Eine Woche vor seinem Amtsantritt steht der künftige US-Präsident Donald Trump wegen eines heiklen Geheimdossiers über seine Beziehungen zu Russland massiv unter Druck. Die "falschen Anschuldigungen" seien von politischen Gegnern und einem "gescheiterten Spion" zusammengestellt worden, wehrte sich Trump am Freitag. Bisher gibt es für den belastenden Bericht keine Belege.
US-Medien hatten erstmals am Dienstag unter Berufung auf US-Geheimdienste berichtet, Russland verfüge über belastende Informationen über das Privatleben und die Finanzen des Immobilienmilliardärs. Demnach könnte Trump durch das heikle Material erpressbar sein. In dem 35-seitigen Papier, das vom Internetportal "Buzzfeed" in voller Länge veröffentlicht wurde, ist unter anderem von einem Sexvideo mit russischen Prostituierten in einem Moskauer Hotelzimmer von Trump die Rede.
"Komplett erfunden"
Trump bezeichnete das Dossier am Freitag erneut als "komplett erfunden". Russland habe bereits versichert, dass "nichts existiert", schrieb der designierte Präsident im Kurzbotschaftendienst Twitter. Er machte "Widerlinge" aus den Reihen von Republikanern und Demokraten für das Auftauchen des Papiers verantwortlich. "Geheimdienste" hätten es in dem Wissen veröffentlicht, dass es "keinen Beweis" gebe.
US-Medienberichten zufolge hatte Trump am Freitag vergangener Woche von den US-Geheimdienstchefs eine zweiseitige Zusammenfassung des Berichts erhalten. US-Geheimdienstdirektor James Clapper versicherte jedoch, dass das Papier nicht von den US-Geheimdiensten in Umlauf gebracht worden sei.
Der Geheim-Bericht war von einem früheren Agenten des britischen Geheimdienstes MI6 erstellt worden.
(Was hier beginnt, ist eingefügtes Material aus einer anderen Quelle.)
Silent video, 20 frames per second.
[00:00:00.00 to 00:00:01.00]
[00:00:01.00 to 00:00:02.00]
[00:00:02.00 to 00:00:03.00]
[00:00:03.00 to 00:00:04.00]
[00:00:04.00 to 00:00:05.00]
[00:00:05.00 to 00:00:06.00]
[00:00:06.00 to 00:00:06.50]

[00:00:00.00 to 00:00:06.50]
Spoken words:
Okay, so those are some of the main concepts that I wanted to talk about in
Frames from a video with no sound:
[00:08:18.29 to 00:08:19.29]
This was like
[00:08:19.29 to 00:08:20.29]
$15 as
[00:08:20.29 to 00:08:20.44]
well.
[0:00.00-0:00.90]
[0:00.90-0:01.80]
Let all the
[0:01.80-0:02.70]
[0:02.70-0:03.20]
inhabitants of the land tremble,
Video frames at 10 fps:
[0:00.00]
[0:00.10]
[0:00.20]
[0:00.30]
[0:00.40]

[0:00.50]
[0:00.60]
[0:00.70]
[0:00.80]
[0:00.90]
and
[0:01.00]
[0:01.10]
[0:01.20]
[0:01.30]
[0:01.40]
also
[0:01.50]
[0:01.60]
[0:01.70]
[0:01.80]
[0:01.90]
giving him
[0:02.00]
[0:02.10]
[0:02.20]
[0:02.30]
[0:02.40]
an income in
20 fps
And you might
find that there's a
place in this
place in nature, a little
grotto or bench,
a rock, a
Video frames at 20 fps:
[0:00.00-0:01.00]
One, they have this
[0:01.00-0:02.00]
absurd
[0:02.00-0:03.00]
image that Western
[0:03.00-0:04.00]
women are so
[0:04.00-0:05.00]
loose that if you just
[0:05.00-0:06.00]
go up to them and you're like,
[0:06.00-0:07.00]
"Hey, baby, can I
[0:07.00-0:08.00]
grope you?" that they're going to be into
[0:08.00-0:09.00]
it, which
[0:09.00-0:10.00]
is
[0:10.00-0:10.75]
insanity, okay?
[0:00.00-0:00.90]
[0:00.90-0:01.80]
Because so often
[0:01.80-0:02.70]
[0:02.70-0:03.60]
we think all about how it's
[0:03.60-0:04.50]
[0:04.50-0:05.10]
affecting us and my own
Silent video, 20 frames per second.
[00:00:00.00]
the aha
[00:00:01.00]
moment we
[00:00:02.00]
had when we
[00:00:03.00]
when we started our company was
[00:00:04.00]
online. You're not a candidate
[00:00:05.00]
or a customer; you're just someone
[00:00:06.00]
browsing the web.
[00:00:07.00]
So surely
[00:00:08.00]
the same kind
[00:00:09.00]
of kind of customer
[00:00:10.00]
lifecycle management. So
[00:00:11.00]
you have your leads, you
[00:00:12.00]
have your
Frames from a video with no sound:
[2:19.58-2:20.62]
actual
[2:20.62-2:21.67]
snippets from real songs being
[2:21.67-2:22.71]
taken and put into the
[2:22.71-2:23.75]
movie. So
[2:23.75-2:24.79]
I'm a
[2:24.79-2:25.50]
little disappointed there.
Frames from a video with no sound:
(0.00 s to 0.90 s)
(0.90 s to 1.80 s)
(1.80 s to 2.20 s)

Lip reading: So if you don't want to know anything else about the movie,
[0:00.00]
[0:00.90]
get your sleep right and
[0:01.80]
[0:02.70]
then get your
Der Ex-Agent Christopher Steele beschaffte die Informationen laut Medienberichten im Auftrag von Trump-Gegnern aus den USA: Rivalen innerhalb von Trumps Republikanischer Partei und später die Demokraten seiner bei der US-Präsidentschaftswahl unterlegenen Kontrahentin Hillary Clinton sollen ihn engagiert haben, um belastendes Material gegen Trump zu sammeln.
Autor abgetaucht
Steele ist einer der Chefs der Londoner Firma "Orbis Business Intelligence" und tauchte nach der Veröffentlichung des Papiers ab. Orbis-Co-Chef Chris Burrows wollte im "Wall Street Journal" eine Beteiligung seiner Firma an der Erstellung des Bericht "weder bestätigen noch dementieren".
Steeles frühere Arbeit wird von Geheimdienstmitarbeitern in den USA als vertrauenswürdig eingestuft. Im "Wall Street Journal" und im britischen "Telegraph" hieß es unter Berufung auf einen ehemaligen CIA-Agenten, Steele habe in den 90er Jahren in Moskau einige Jahre lang als Diplomat getarnt für den MI6 gearbeitet und genieße im Geheimdienstmilieu einen guten Ruf.
Ein früherer britischer Außenamtsmitarbeiter und Freund Steeles sagte dem "Guardian", dass Steele niemals Fälschungen abliefern würde. Er sei kein Mensch, der einfach "Klatsch weitergibt". In einen Bericht nehme er nur Dinge auf, denen er "ausreichend Glaubwürdigkeit" beimesse.
Unterstützung aus Russland?
Ein Ex-Geheimdienstmitarbeiter sagte allerdings der Nachrichtenagentur AFP, dass Steele vermutlich noch einen russischen Mitarbeiter engagierte. Seiner Einschätzung nach kopierte Steele offenbar unter Zeitdruck von dem Russen zugelieferte Informationen in den Bericht, was auch Grammatik- und Schreibfehler in dem Dokument erklären könnte.
In den vergangenen Wochen hatte Trump immer wieder Geheimdienst-Befunde über russische Hackerangriffe im US-Wahlkampf infrage gestellt und auch allgemein Zweifel an der Arbeit der Dienste geäußert, auf deren nachrichtendienstliche Expertise US-Präsidenten eigentlich angewiesen sind. Diese Woche räumte er dann erstmals ein, dass es die russischen Hacker-Angriffe gegeben habe. Eine Auswirkung auf das Wahlergebnis bestreitet Trump jedoch.
Bericht über Hacker-Angriffe
Allerdings kündigte Trump am Freitag ebenfalls über Twitter an, wenige Wochen nach seinem Amtsantritt einen Bericht über Hackerangriffe vorlegen zu wollen. Sein Stab werde diesen innerhalb von 90 Tagen zusammenstellen. Er ließ offen, welche Vorfälle der Bericht untersuchen soll.